» **YOUR TASK**:
Across the entries below, work out how many lines contain "second". Respond with the number and no other text.

» **AVAILABLE RECORDS**:
____

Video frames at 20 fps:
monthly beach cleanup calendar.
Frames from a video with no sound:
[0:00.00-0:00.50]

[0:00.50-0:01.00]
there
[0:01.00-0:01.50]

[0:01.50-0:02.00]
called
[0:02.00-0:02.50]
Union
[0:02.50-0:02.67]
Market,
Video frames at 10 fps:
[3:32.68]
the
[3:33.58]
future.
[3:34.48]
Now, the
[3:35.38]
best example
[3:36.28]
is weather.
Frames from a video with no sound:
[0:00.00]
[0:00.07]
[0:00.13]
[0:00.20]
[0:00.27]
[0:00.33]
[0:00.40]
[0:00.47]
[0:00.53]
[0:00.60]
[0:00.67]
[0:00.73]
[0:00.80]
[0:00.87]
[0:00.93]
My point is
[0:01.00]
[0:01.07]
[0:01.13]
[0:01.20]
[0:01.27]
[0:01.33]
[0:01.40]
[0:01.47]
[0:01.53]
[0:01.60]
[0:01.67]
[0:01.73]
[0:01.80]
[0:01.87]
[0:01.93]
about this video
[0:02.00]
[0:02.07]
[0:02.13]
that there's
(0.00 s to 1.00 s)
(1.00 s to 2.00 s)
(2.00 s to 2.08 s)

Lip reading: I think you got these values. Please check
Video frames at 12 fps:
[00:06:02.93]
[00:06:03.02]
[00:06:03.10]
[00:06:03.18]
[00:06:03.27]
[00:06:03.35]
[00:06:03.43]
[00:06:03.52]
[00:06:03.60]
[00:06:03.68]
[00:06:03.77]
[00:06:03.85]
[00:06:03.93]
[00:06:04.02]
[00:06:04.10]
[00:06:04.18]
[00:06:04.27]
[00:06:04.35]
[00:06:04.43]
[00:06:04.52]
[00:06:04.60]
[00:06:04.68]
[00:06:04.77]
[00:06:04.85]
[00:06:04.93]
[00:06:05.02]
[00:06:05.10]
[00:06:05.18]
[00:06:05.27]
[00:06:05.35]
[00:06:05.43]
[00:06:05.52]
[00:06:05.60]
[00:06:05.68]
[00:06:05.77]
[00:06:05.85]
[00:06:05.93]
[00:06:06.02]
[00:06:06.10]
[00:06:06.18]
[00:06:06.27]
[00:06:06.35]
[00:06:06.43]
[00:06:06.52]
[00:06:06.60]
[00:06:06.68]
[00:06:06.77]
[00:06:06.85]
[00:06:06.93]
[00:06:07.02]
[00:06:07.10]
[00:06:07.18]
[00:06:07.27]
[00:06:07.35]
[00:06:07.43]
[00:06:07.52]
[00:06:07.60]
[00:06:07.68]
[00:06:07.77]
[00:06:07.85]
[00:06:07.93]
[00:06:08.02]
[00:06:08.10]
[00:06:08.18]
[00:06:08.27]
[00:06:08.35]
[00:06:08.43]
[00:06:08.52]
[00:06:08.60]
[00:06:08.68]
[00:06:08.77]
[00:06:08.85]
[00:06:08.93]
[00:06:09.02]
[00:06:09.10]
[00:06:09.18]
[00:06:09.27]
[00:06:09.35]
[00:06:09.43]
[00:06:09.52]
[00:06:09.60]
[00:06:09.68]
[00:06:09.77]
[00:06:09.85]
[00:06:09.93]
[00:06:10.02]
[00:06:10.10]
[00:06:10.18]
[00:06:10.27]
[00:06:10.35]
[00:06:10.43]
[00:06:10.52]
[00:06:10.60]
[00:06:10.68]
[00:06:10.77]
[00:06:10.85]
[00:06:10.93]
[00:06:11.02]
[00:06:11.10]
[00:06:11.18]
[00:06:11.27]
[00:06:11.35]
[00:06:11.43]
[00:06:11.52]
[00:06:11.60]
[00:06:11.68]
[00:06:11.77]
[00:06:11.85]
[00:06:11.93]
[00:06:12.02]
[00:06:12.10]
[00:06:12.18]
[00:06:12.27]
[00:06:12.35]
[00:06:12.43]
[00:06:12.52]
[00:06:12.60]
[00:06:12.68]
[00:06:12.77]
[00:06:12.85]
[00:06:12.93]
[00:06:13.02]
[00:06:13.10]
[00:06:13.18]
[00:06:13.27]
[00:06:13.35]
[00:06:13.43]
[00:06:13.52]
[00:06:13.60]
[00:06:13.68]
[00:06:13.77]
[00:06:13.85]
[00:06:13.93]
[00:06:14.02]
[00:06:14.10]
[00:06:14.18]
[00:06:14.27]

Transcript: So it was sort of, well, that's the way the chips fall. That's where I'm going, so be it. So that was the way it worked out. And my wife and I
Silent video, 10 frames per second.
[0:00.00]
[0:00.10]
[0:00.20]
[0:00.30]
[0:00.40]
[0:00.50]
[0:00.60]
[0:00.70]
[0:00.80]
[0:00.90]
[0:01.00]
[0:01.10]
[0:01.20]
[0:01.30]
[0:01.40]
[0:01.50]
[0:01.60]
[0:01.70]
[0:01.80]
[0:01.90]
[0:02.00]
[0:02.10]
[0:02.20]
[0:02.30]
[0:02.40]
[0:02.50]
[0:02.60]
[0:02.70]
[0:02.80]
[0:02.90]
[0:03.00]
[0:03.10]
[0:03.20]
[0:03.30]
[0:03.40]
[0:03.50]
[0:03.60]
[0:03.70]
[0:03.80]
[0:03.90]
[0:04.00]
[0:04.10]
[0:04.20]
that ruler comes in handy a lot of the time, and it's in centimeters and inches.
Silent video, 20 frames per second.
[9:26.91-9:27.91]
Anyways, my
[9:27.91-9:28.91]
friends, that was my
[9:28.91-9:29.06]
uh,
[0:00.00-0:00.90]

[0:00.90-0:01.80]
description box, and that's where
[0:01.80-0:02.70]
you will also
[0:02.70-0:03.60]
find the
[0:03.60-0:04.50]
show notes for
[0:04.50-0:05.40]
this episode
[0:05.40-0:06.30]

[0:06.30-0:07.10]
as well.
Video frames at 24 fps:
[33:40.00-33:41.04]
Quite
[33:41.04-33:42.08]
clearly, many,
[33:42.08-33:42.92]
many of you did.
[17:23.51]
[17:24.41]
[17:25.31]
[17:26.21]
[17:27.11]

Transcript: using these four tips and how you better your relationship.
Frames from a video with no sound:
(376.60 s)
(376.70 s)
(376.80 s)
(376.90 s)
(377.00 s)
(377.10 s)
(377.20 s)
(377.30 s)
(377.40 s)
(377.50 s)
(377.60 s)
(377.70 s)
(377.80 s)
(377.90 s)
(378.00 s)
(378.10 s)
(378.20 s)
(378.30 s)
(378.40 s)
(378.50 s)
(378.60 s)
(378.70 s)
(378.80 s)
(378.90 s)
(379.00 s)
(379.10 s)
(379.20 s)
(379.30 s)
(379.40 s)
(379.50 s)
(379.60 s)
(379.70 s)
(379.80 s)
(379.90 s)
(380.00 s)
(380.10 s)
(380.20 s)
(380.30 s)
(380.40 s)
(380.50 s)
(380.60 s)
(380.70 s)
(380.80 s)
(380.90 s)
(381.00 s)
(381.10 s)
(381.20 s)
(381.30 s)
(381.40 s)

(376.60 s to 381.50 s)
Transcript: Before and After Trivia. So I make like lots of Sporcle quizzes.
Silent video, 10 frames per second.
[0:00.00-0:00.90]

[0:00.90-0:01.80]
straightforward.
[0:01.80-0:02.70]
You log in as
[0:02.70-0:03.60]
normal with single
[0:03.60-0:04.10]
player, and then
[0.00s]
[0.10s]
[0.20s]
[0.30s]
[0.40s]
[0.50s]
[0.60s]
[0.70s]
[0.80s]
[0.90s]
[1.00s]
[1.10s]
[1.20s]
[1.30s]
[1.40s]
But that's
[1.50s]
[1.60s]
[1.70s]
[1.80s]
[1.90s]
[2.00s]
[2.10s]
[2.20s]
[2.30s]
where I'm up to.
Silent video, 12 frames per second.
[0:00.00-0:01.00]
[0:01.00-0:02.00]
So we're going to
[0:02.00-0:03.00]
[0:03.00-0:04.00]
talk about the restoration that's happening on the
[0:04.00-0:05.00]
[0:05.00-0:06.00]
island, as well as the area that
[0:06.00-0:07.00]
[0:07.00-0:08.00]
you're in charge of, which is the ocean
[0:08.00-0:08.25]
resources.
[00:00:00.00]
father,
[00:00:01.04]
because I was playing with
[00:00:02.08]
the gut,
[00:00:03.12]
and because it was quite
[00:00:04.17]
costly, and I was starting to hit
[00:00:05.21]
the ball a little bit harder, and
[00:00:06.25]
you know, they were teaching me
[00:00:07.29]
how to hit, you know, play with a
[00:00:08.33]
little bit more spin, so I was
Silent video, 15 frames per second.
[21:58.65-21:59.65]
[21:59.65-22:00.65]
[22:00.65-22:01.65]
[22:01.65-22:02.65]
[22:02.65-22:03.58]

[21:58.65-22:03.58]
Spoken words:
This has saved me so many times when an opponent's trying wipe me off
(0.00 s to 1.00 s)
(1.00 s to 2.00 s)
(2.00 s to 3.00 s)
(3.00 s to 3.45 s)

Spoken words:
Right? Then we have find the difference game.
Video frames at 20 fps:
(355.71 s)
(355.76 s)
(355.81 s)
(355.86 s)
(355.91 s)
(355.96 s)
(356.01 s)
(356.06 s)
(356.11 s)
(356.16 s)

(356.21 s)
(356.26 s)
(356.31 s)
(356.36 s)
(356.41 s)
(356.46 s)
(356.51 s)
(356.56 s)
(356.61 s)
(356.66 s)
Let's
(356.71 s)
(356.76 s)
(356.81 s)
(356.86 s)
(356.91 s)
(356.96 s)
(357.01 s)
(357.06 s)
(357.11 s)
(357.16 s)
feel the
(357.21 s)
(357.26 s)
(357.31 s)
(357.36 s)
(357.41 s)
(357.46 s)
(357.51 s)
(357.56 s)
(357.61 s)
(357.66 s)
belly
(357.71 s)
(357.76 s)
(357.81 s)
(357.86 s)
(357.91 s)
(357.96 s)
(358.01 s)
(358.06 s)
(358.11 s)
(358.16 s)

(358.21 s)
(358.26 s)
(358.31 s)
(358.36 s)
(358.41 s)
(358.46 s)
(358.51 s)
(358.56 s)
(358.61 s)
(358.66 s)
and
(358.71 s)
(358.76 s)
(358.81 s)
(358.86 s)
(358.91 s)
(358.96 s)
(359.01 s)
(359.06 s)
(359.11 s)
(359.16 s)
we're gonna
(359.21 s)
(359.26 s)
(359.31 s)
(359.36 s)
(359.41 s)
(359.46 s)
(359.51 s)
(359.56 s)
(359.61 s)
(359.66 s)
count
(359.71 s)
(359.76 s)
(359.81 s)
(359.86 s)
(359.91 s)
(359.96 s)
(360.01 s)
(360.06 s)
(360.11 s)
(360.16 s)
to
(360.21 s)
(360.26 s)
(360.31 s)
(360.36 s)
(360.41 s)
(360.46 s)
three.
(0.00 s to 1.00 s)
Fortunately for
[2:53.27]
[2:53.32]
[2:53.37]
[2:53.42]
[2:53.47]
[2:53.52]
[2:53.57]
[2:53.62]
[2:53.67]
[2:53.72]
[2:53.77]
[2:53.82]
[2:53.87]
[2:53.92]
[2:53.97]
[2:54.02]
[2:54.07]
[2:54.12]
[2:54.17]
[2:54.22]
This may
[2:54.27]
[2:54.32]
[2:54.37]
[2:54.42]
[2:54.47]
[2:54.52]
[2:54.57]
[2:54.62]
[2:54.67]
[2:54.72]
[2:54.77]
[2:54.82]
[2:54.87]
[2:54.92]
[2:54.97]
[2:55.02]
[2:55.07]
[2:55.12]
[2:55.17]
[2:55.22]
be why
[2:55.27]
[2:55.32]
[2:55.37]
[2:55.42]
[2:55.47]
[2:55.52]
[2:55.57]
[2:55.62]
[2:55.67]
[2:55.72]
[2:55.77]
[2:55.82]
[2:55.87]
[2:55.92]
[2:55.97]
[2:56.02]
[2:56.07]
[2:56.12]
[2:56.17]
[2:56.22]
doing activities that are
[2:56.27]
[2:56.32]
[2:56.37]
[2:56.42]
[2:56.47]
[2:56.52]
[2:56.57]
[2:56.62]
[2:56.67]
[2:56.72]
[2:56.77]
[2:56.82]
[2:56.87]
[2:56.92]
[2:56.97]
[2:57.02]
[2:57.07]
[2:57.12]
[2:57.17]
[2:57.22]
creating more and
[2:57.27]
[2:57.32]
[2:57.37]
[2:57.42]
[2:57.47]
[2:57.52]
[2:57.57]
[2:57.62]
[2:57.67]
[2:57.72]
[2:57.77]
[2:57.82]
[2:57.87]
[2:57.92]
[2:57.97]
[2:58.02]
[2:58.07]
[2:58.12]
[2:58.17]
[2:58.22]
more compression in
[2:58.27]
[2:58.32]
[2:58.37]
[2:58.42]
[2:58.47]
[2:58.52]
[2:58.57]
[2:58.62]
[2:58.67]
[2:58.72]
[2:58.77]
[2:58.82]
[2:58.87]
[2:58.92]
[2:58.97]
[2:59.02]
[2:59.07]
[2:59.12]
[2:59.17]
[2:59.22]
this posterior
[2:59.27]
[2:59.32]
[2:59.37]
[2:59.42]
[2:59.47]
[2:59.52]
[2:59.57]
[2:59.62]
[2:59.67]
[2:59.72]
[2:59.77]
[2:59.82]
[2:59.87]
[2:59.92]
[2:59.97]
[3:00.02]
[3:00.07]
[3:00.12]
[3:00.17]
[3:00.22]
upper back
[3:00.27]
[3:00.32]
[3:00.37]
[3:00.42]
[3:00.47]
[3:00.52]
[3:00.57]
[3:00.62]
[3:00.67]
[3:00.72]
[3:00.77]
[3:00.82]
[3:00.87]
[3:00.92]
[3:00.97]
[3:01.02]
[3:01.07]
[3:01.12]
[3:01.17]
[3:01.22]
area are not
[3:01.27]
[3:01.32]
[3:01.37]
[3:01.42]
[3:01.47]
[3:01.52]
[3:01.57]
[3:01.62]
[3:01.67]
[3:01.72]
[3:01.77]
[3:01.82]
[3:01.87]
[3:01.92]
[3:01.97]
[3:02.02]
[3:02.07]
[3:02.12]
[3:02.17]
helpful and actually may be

____

» **ANSWER TO THIS PROBLEM**:
5